The first of the five guiding principles in the preamble is that the commission's work should be open and inclusive of all Canadians. This approach is also expressed in the organizational design of the new law commission. Clause 7, which deals with organization, says, in effect, that the five commissioners need not be lawyers or judges or other legal professionals. Indeed, it specifically states that the membership should be representative of the socio-economic and cultural diversity of Canadian society.
As an aside, I heard from the other side that we should have a number of parliamentarians sitting on that commission. Of course there are opportunities here for the full participation of the diversity of Canadian society.
The four part time commissioners would live wherever their homes are, where their full time jobs and occupations require them to be. This means that at the executive level the commission would be linked personally and directly with the concerns of main street Canada.

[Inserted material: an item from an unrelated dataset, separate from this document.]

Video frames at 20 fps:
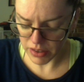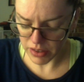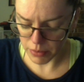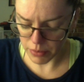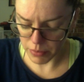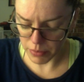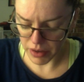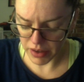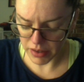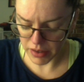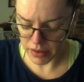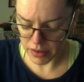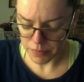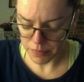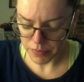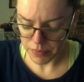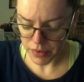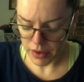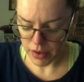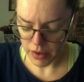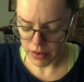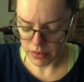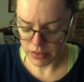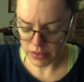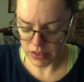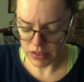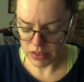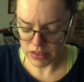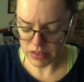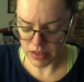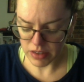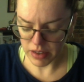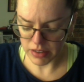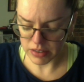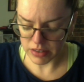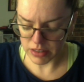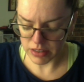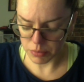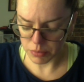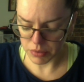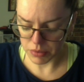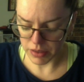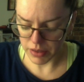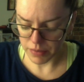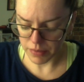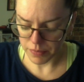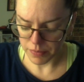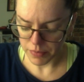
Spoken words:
her mind. Liddy sighed deeply.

Clause 18 describes the advisory council of the commission, which will comprise 25 people serving on a voluntary basis-I repeat, voluntary basis-appointed by the commission. Like the commission members, the members of the council itself would be generally representative of the diversity of Canadian society. Its members will advise the commission on such things as strategic issues, review of its annual report, agenda setting and performance review. A varied blend of training and experience will be applied to the basic shaping of the process as it responds to the issues of the day.
Clause 20 allows for an even further extension of the commission's connections with other disciplines and backgrounds. Under this clause the commission can bring in voluntary experts and specialists in any aspect of law reform to serve as members of temporary study panels. I am stressing the words "temporary" and "voluntary" because the Reformers who spoke earlier seemed to miss that in the bill.
Clause 23 is important in this regard. It ensures the products of work done in this mode will not disappear into a vault but will emerge without delay into the public domain for inspection and discussion. The minister must table any commission report to the two chambers of Parliament in session within 15 days of receiving it.
In short, the commission created by this bill will be itself part of a wider network of collaboration in the work of law reform. It will allow us to renew and extend the architecture of law on the basis of an expert understanding of the complex issues involved. It will permit us to do so efficiently, effectively, and at a manageable cost.
This bill is a blueprint for a law commission that will meet the needs of our time, a body that will be known not only for the legal soundness of its products but also for the relevance of its work on the issues of our time. This bill will meet an urgent need. It deserves our support. It deserves the support of all the members of this House.